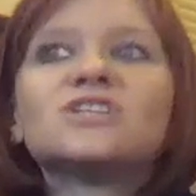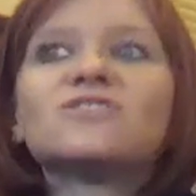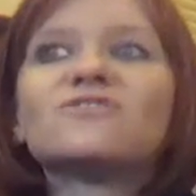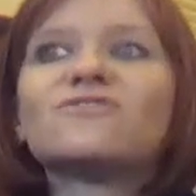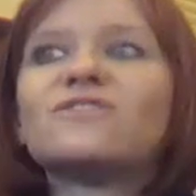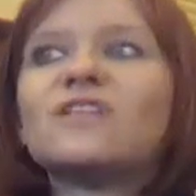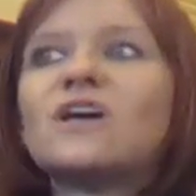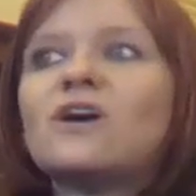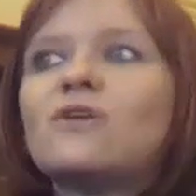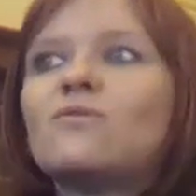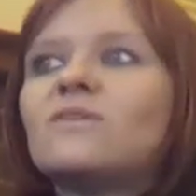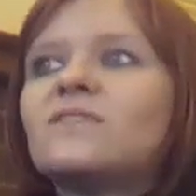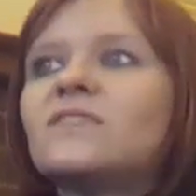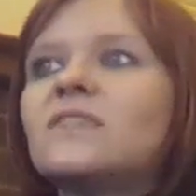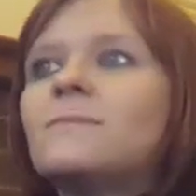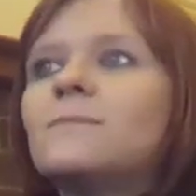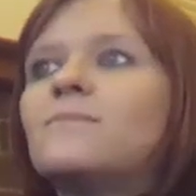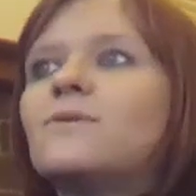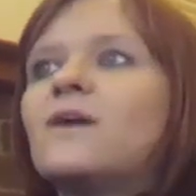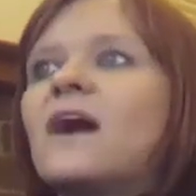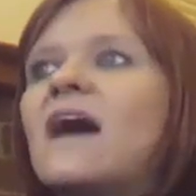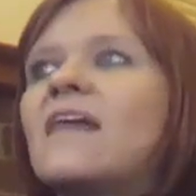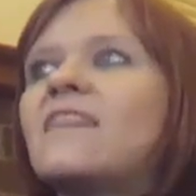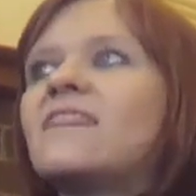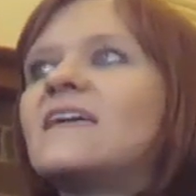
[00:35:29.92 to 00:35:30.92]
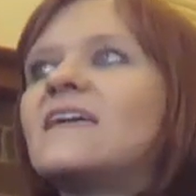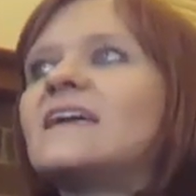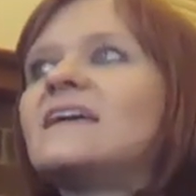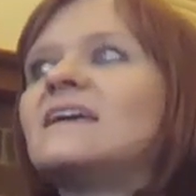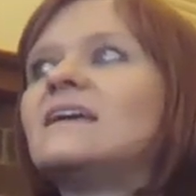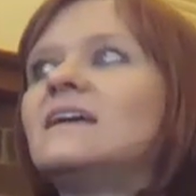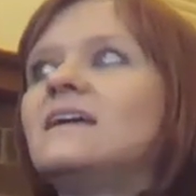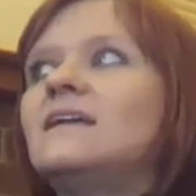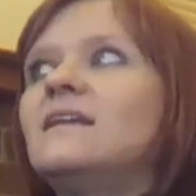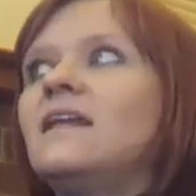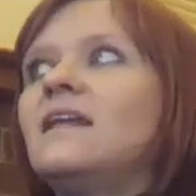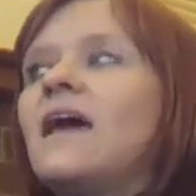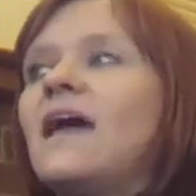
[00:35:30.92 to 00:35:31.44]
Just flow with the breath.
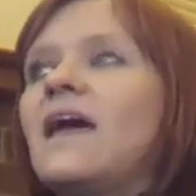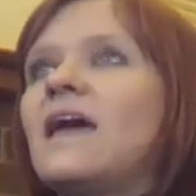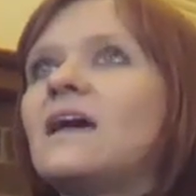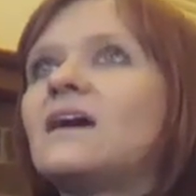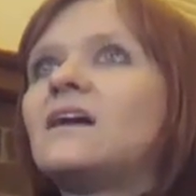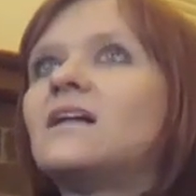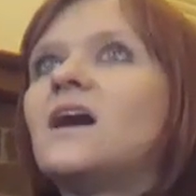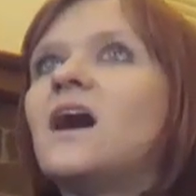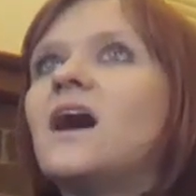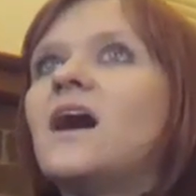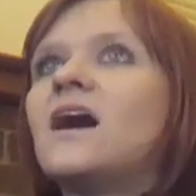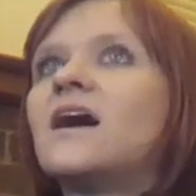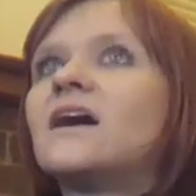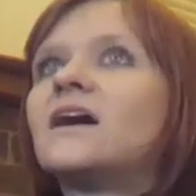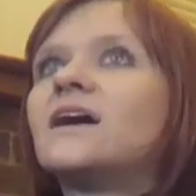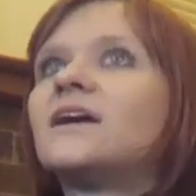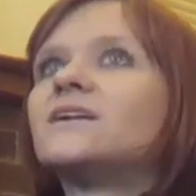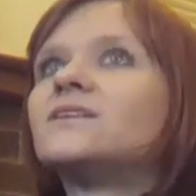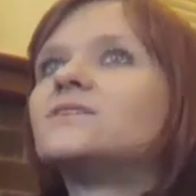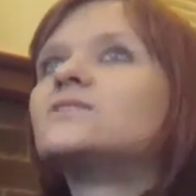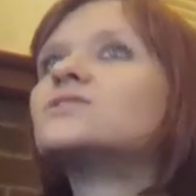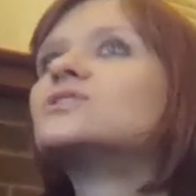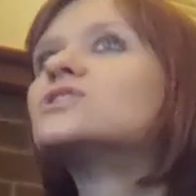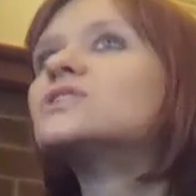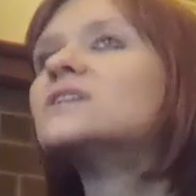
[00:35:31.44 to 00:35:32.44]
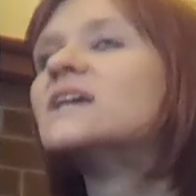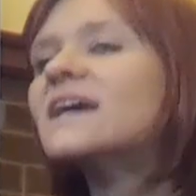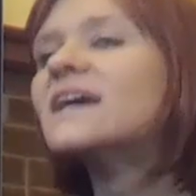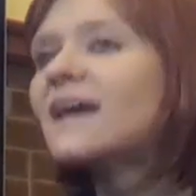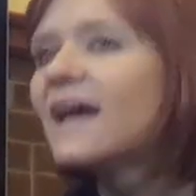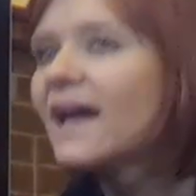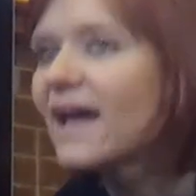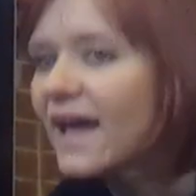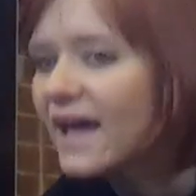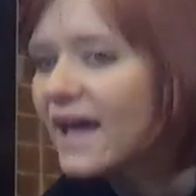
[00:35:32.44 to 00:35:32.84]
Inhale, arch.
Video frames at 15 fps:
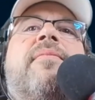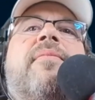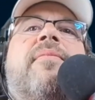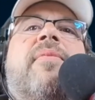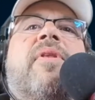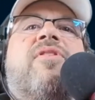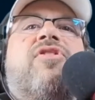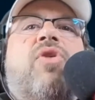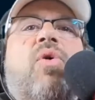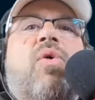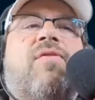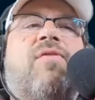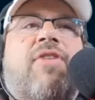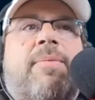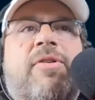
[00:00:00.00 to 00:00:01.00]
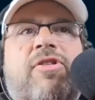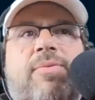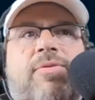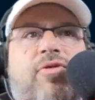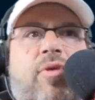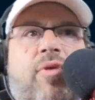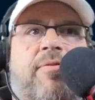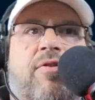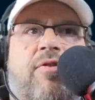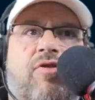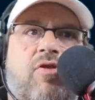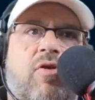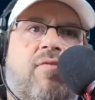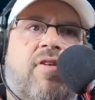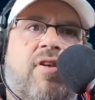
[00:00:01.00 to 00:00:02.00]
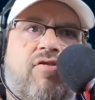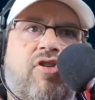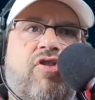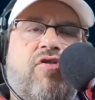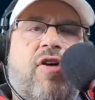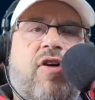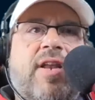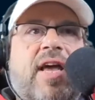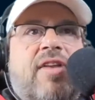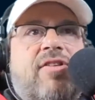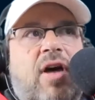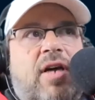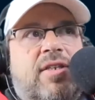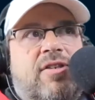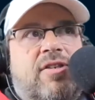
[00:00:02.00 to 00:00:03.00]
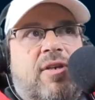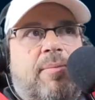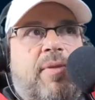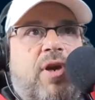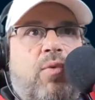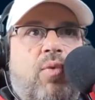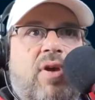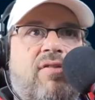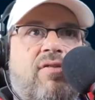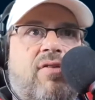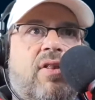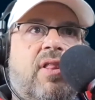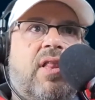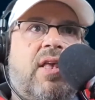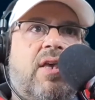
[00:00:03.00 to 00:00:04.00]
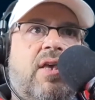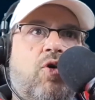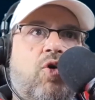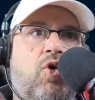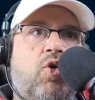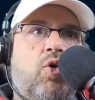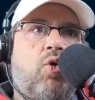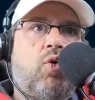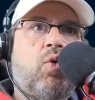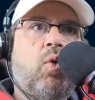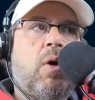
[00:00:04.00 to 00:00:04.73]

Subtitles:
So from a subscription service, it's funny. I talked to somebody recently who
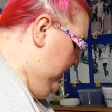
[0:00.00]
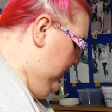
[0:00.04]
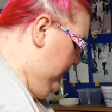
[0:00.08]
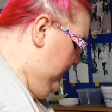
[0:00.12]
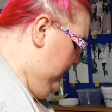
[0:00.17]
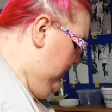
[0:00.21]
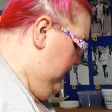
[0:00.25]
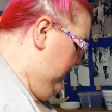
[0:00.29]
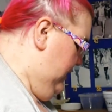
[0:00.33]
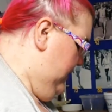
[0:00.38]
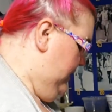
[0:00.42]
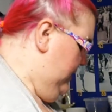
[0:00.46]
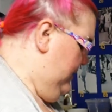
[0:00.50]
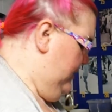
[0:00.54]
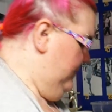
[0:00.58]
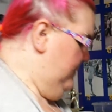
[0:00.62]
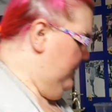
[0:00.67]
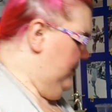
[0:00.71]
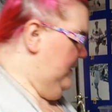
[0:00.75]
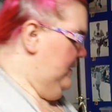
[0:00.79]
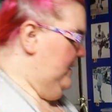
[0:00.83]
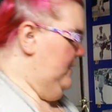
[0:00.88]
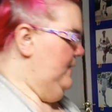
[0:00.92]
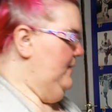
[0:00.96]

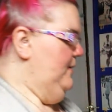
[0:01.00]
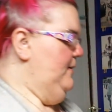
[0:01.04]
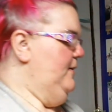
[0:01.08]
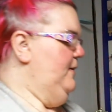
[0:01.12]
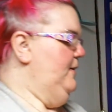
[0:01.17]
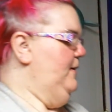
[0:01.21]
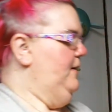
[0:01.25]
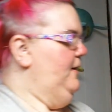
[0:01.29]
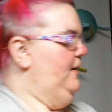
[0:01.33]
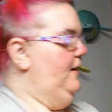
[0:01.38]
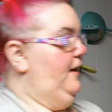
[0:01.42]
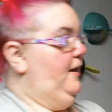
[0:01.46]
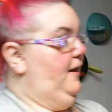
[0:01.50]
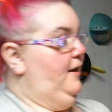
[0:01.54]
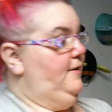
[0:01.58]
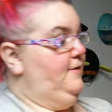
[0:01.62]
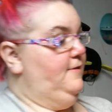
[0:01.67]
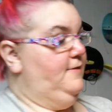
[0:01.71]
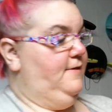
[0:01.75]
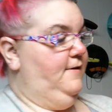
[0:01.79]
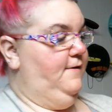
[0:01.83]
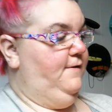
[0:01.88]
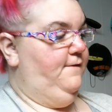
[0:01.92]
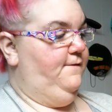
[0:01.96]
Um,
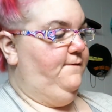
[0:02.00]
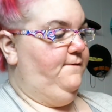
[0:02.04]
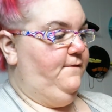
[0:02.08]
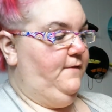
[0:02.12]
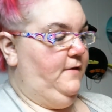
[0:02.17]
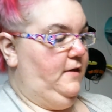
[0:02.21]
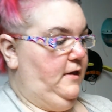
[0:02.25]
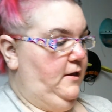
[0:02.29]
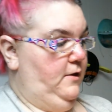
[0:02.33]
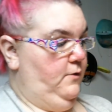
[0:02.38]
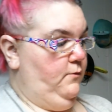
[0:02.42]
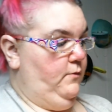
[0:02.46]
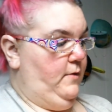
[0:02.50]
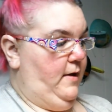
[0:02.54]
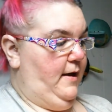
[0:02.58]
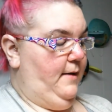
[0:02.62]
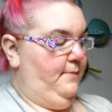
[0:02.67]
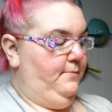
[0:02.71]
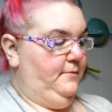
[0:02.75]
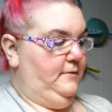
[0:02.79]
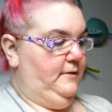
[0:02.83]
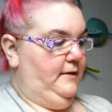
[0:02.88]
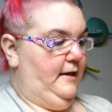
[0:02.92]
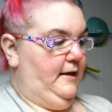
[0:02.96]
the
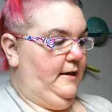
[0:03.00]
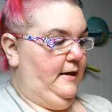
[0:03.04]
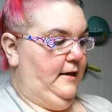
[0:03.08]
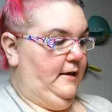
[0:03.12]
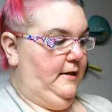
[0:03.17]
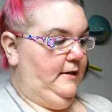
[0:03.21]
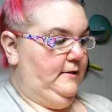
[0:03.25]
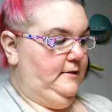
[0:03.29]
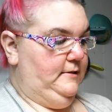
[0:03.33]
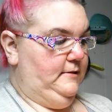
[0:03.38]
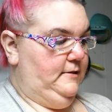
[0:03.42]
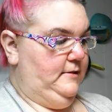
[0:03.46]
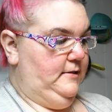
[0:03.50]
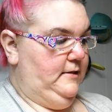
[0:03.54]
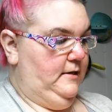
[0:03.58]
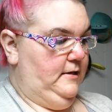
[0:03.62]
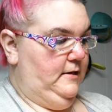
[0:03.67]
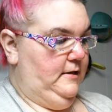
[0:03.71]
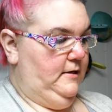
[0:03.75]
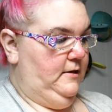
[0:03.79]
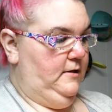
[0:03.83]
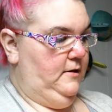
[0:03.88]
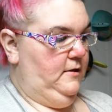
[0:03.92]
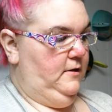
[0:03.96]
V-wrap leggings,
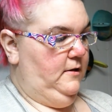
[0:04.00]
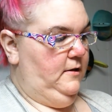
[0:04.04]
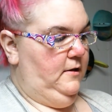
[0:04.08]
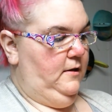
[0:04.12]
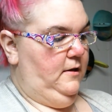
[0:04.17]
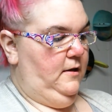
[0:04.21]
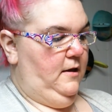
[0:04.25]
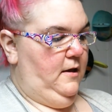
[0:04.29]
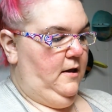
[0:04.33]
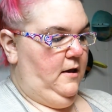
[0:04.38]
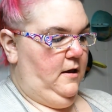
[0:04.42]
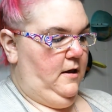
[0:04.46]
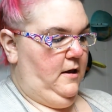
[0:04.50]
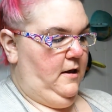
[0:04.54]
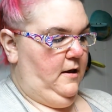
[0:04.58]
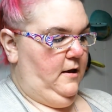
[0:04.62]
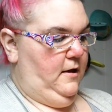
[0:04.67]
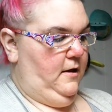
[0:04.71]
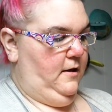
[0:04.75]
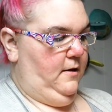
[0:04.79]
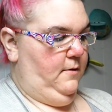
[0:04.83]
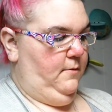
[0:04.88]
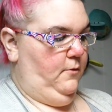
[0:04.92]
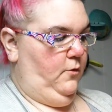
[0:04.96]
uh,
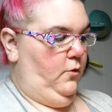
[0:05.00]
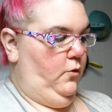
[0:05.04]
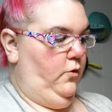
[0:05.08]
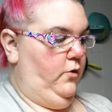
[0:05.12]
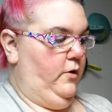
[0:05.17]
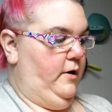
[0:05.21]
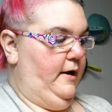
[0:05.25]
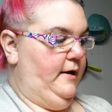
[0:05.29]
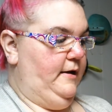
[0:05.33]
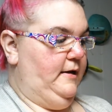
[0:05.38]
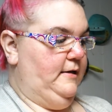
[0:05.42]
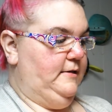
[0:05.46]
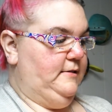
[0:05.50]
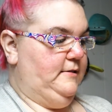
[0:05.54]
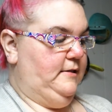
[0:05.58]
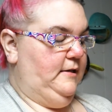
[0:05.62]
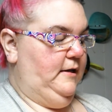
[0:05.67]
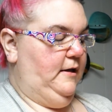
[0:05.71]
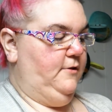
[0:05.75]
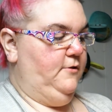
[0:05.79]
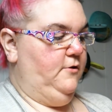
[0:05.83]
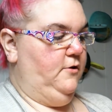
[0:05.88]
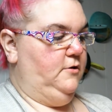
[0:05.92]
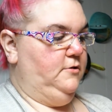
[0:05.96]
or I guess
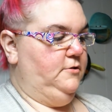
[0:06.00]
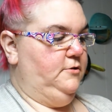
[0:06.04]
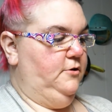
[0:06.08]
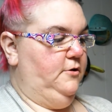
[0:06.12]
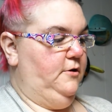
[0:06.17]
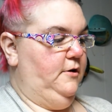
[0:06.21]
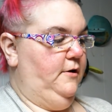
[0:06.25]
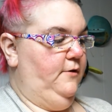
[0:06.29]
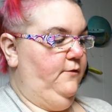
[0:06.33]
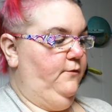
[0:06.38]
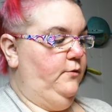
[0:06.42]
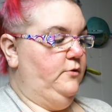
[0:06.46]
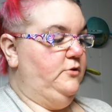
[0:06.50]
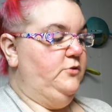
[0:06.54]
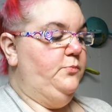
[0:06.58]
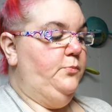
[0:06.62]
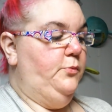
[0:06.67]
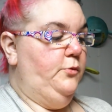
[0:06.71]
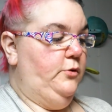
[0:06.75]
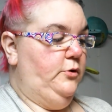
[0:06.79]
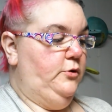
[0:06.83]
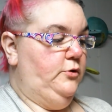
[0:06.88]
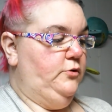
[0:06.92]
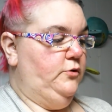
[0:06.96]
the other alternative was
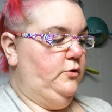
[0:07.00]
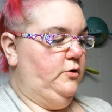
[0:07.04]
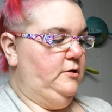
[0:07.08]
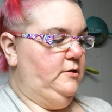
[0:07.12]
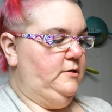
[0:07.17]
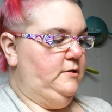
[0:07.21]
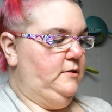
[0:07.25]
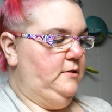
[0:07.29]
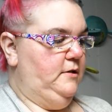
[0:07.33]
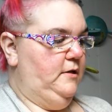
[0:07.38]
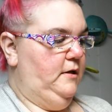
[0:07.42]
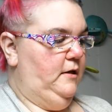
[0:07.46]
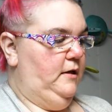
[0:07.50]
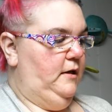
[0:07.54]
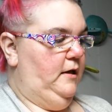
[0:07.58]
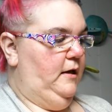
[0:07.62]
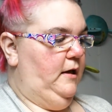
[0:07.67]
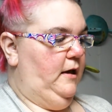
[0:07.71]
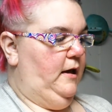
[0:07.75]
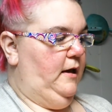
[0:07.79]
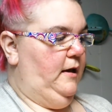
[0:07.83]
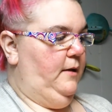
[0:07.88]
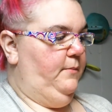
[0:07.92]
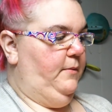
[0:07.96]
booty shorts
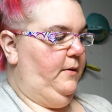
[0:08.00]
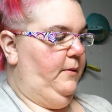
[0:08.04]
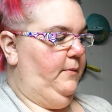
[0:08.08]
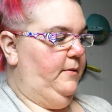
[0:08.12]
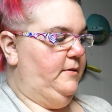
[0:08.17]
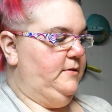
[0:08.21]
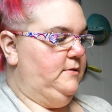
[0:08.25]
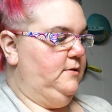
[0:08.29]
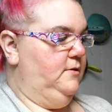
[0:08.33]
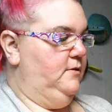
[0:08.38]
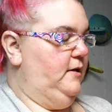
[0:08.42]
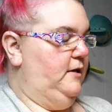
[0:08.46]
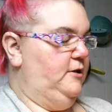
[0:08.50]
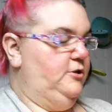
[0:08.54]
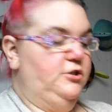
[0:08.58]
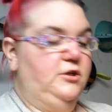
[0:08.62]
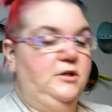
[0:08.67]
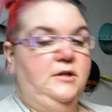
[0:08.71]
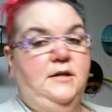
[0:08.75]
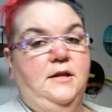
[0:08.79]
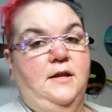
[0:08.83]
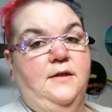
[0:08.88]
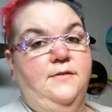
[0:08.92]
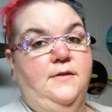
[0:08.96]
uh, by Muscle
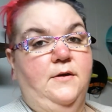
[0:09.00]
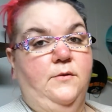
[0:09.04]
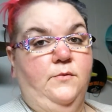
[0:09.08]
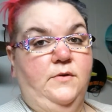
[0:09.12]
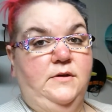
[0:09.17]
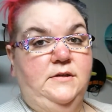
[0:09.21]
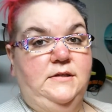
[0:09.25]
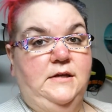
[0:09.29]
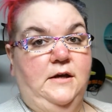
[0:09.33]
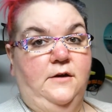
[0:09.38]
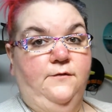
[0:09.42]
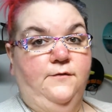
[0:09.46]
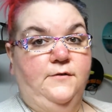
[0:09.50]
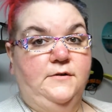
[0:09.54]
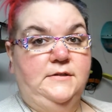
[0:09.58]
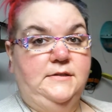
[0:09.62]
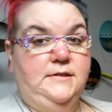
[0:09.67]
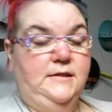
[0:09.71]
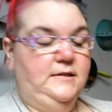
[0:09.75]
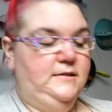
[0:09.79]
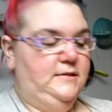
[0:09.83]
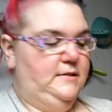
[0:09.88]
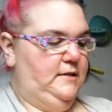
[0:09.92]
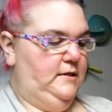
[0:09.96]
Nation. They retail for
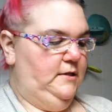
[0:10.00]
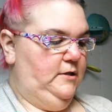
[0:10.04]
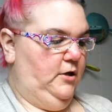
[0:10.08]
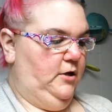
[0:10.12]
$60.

====

Requirement> Transcribe exactly, with no pictures, the lines running from the first line of the material through the line holding "[00:00:04.00 to 00:00:04.73]".

Result for this exercise>
[00:35:29.92 to 00:35:30.92]
[00:35:30.92 to 00:35:31.44]
Just flow with the breath.
[00:35:31.44 to 00:35:32.44]
[00:35:32.44 to 00:35:32.84]
Inhale, arch.
Video frames at 15 fps:
[00:00:00.00 to 00:00:01.00]
[00:00:01.00 to 00:00:02.00]
[00:00:02.00 to 00:00:03.00]
[00:00:03.00 to 00:00:04.00]
[00:00:04.00 to 00:00:04.73]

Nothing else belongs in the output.